_Stored data_
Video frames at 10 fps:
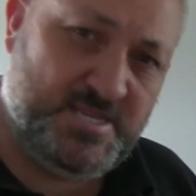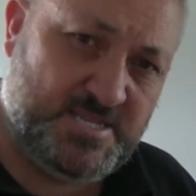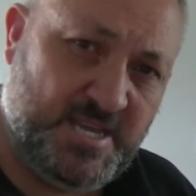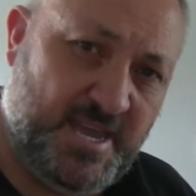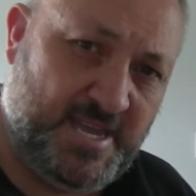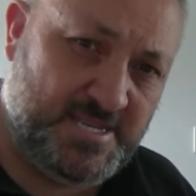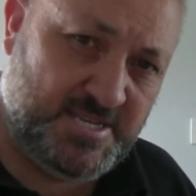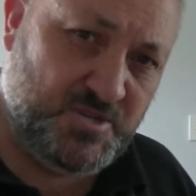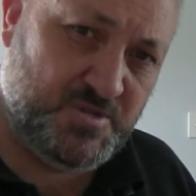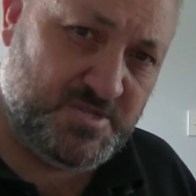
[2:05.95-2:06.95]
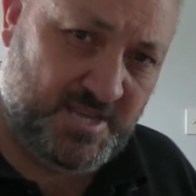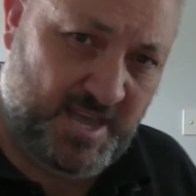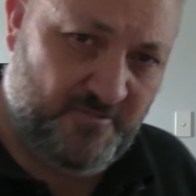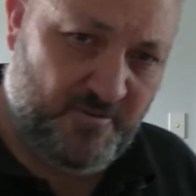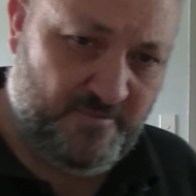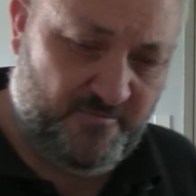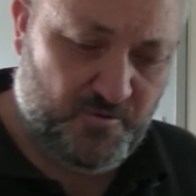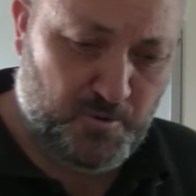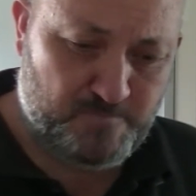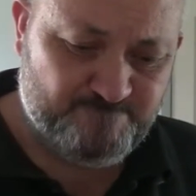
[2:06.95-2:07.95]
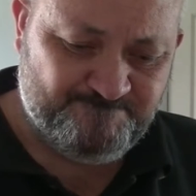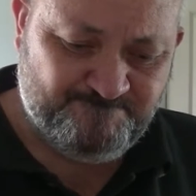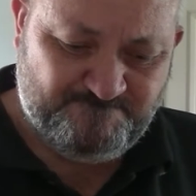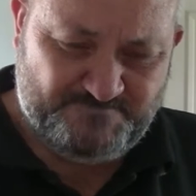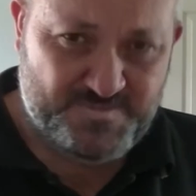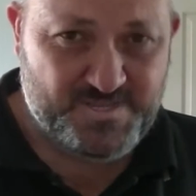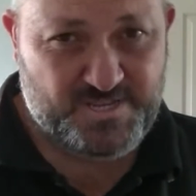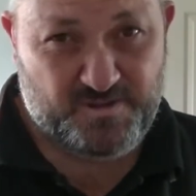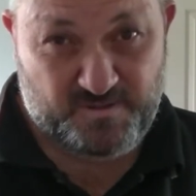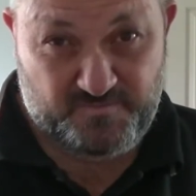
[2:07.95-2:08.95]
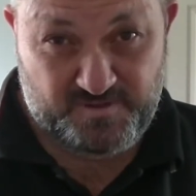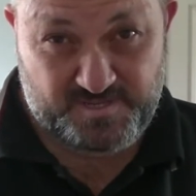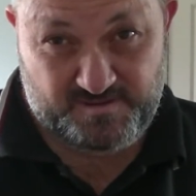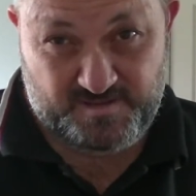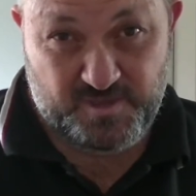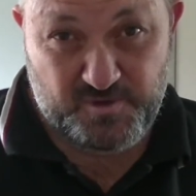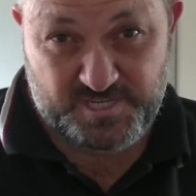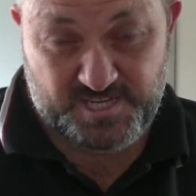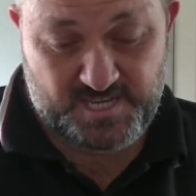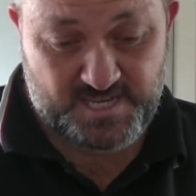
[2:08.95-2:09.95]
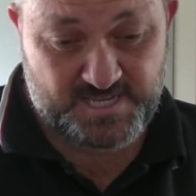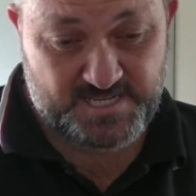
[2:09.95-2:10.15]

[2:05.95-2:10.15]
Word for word: this day continues to cover up for child abusing clergy,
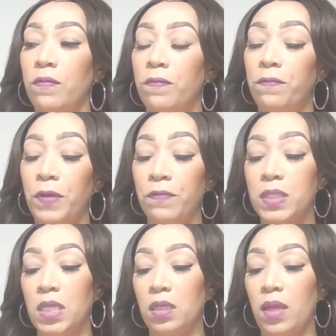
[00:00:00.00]

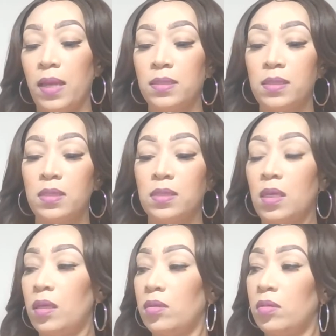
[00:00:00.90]
15 and
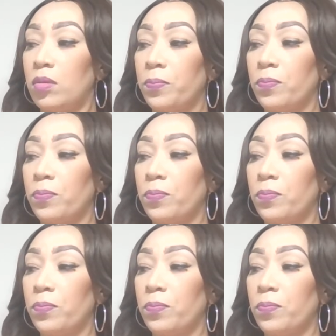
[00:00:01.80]
16.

_Instructions for the task_
Where the line holding "[2:09.95-2:10.15]" appears, start copying, and continue exactly through the last line of the listing, both ends included, skipping the pictures.

_Written solution_
[2:09.95-2:10.15]

[2:05.95-2:10.15]
Word for word: this day continues to cover up for child abusing clergy,
[00:00:00.00]

[00:00:00.90]
15 and
[00:00:01.80]
16.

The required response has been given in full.